Venant de Genève, l'émail arrive à Morez vers la première moitié du XVIII siècle,
vers 1750, 1756 environ.
Sa première application sera la décoration des cadrans d'horloge, horloges dont la région assure une production importante. Vers 1850, à Morez, 18 sociétés horlogères produisent près de 60 000 mouvements par an. Il faut aussi rappeler que souvent l'horloger local qui vend l'horloge au particulier fait figurer son nom et sa résidence sur le cadran.
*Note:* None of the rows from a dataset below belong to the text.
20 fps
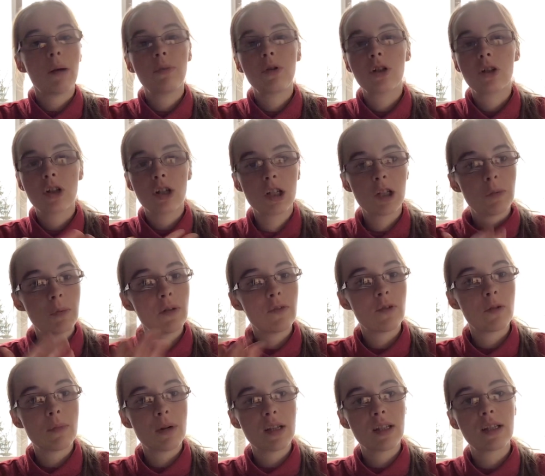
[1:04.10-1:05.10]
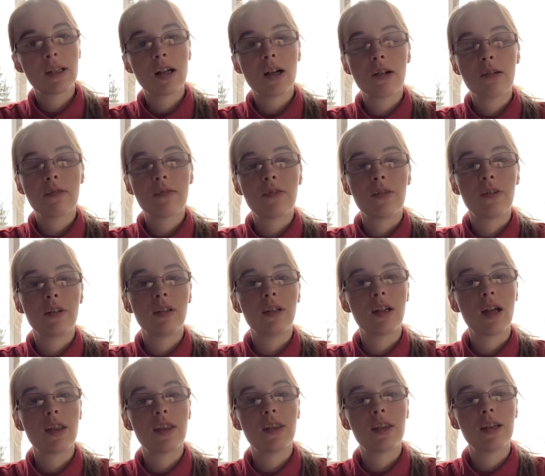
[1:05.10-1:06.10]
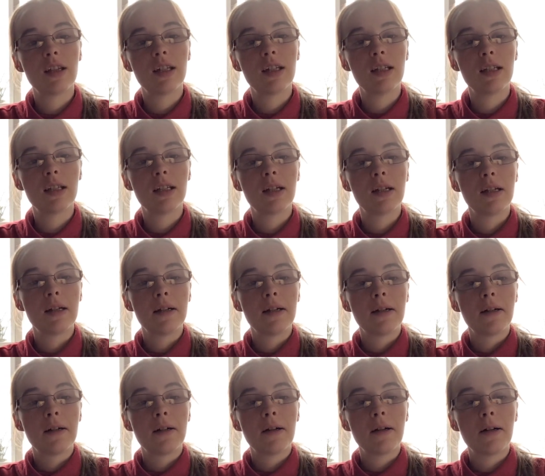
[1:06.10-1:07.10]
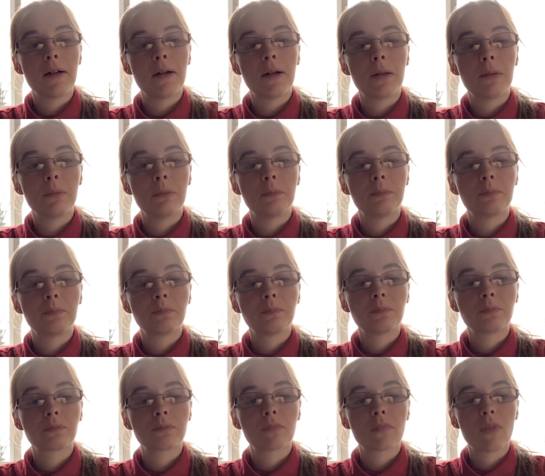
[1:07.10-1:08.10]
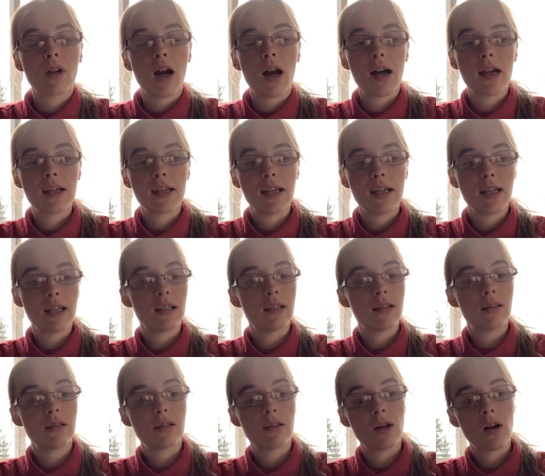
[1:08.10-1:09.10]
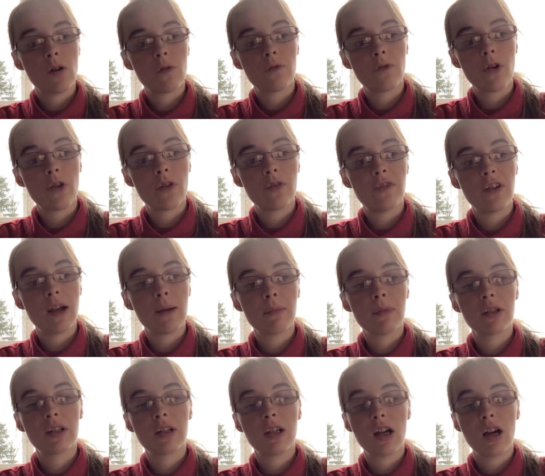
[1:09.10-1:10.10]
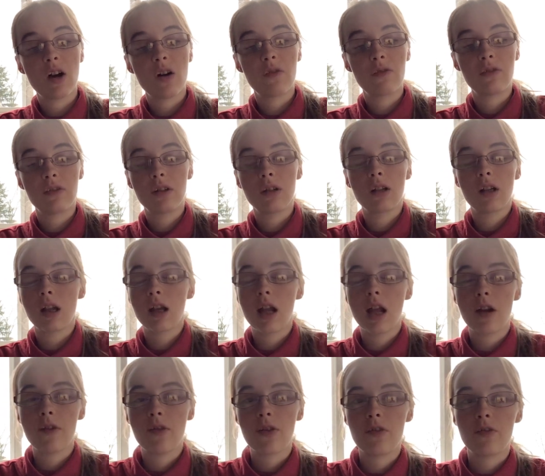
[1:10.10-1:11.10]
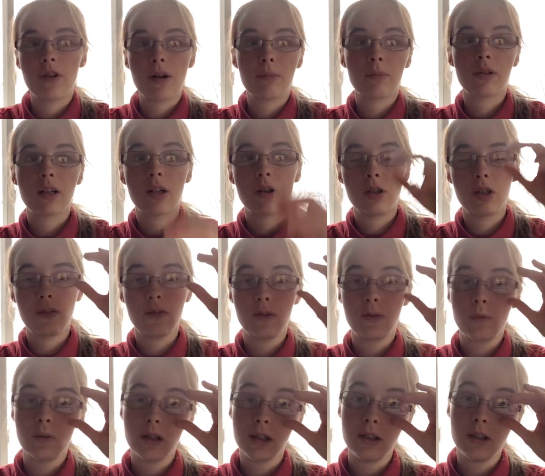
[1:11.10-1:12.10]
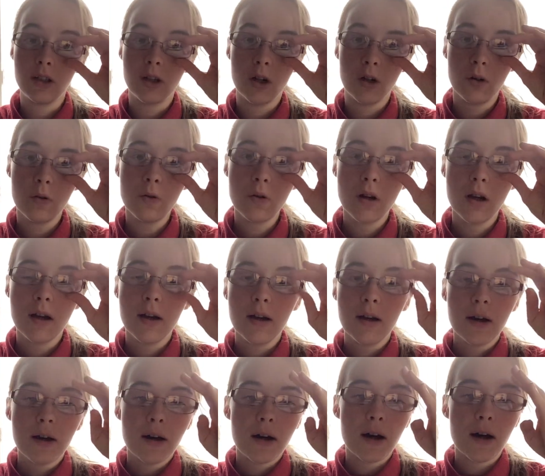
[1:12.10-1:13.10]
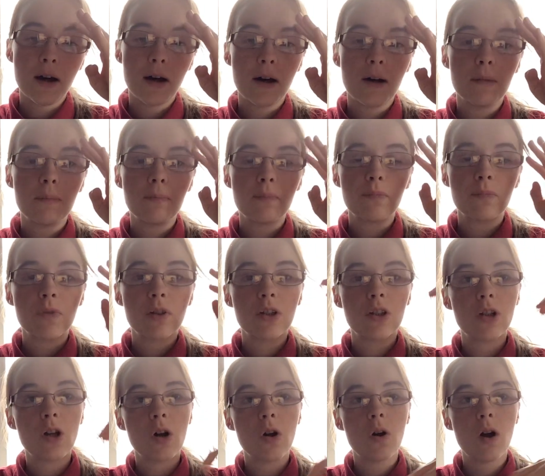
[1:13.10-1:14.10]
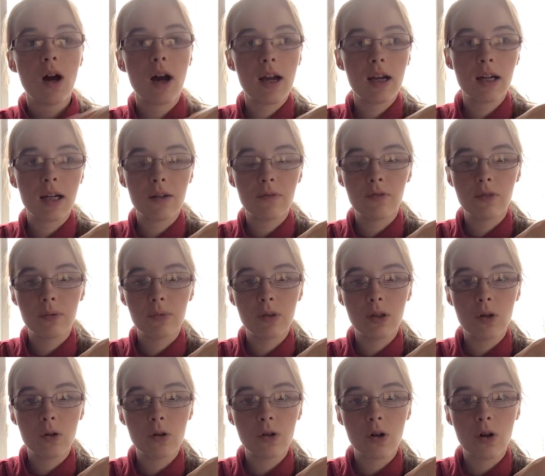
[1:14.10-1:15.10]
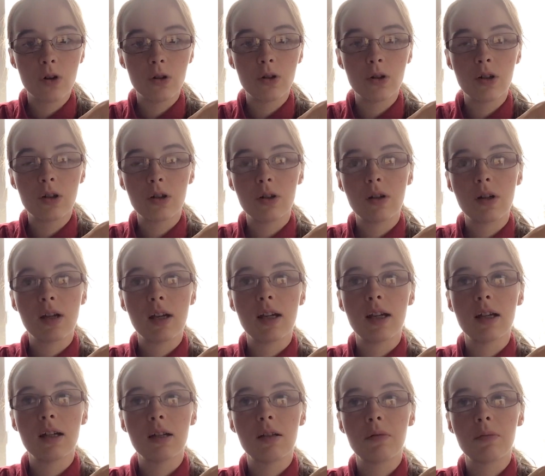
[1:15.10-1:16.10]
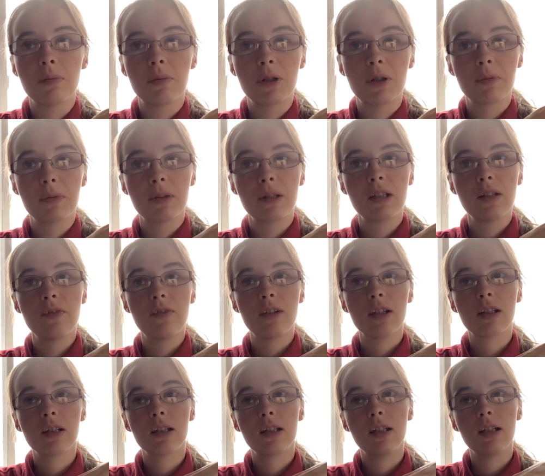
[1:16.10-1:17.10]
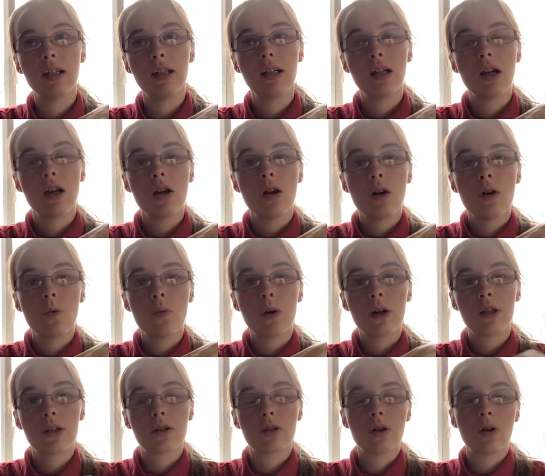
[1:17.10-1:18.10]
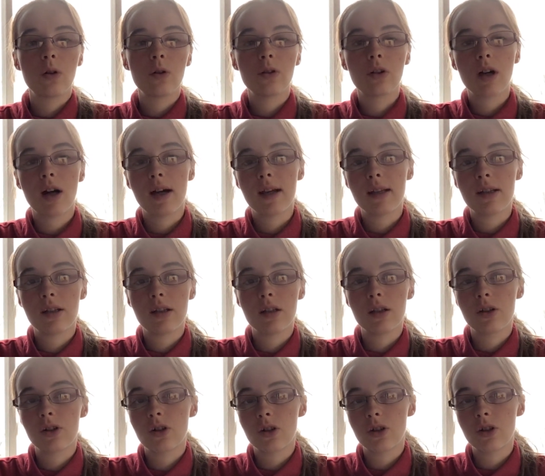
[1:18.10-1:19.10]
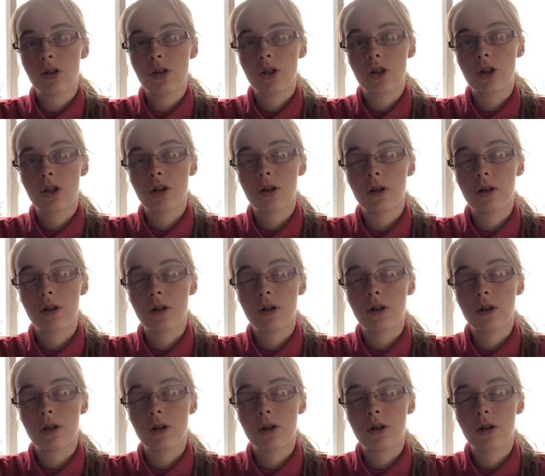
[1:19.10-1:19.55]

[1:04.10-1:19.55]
just going to speak for myself. Nothing, I can't talk for other families, and a lot of other families I don't even really know. So I come from the old order, and specifically what is called the Isaac Church.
Les détails sont communiqués à Morez lors de la commande.
A cette époque la réalisation des cadrans se faisait à domicile et constituait une seconde activité pour les paysans-artisans du Haut-Jura.
Vinrent ensuite, les "coeurs de cimetière", les noms de rue, les numéros de rue, les plaques publicitaires, les plaques professionnelles apposées aux entrées des immeubles, etc.
Puis, les objets de la vie courante étant tous d'une extrême banalité (parapluies tous noirs, vélos d'une gamme très restreinte, boîtes aux lettres, boutons de sonnette, etc.) il devint courant de les personnaliser par une petite plaque émaillée.
On peut dire que si l'apogée de l'émail se situa à Morez entre 1860 et 1880, il n'en demeure pas moins qu'en 1935, 400 personnes travaillaient encore à cette spécialité.
Aujourd'hui, quelques passionnés perpétuent cet art local.
Mais surtout, il faut préciser qu'un émailleur a fait évoluer son atelier vers une société de taille internationale; aujourd'hui, "Signaux Girod" à Bellefontaine (39), à quelques kilomètres de Morez, est devenu leader de la signalisation routière en particulier dont les panneaux sont constitués de tôle émaillée.
Mais patience, nous reviendrons sur ce sujet après une visite à cette entreprise.
Mais, qu'est-ce que l'émail?
Du verre tout simplement, disons un cristal plus affiné composé essentiellement de silice (du sable), de soude, de carbonate de potasse, de minium et de borax. On y ajoute suivant des formules très anciennes différents oxydes métalliques pour obtenir la teinte désirée (du cobalt pour le bleu, du fer pour le rouge,du cuivre et du chrome pour le vert, etc.).
On parvient ainsi à réaliser un nuancier qui reprend les couleurs de la norme RAL utilisée dans tout ce qui est traitement des couleurs (imprimerie, peinture, etc.).
Ces émaux sont appliqués sur deux sortes de supports suivant que l'on veuille obtenir un produit industriel ou artistique.
L'industrie utilise des plaques d'acier à très faible teneur en carbone;
les artisans bijoutiers utilisent eux, un support en cuivre.
Une obligation s'impose à tout émailleur, quel que soit son ouvrage, il doit impérativement cuire chaque dépôt d'émail, l'un après l'autre.
Ces opérations se font dans un four chauffé à 850°. Le temps de cuisson est de quelques minutes, il est plus court pour l'émail rouge.
Opération délicate, l'émail est fragile, le four est très chaud et lorsqu'il est ouvert, l'atmosphère est suffocante.
Jetons rapidement un oeil sur quelques oeuvres en cours dans l'atelier.
Un visage en cours de réalisation, le support en cuivre a été formé à la main suivant la technique du repoussage.
Maintenant que nous sommes plus aptes à comprendre les bases de cet art, essayons d'en saisir les subtilités au travers de quelques oeuvres exposées dans la galerie de la Maison de l'Email.
La collection personnelle de M. Coignoux nous propose de véritables merveilles.
Commençons par une miniature du XVII siècle. Là, le pinceau peut n'être formé que d'un seul poil.
N'oubliez pas la cuisson entre chaque couleur!
Icônes russes.
Une pièce réservée aux bijoux et à quelques réalisations particulières continue à susciter notre admiration.
Une exposition temporaire permet également d'apprécier quelques tableaux venus d'un peu partout, oeuvres d'émailleurs locaux, ou d'émailleurs ayant suivi les stages de formation institués par la Maison de l'Émail, ou tout simplement autodidactes.
Vous l'avez compris, il s'agit d'un art difficile, nécessitant beaucoup de temps et de minutie. Vous ne serez pas surpris de rencontrer sur les cimaises des oeuvres contemporaines proposées à la vente aux environs de 1200 € comme c'est le cas du tableau ci-dessus.
Un célèbre émailliste morézien, Charles Eugène Forestier ( 1904-1974) réalisa des oeuvres dont la cote atteint aujourd'hui des sommes plus conséquentes.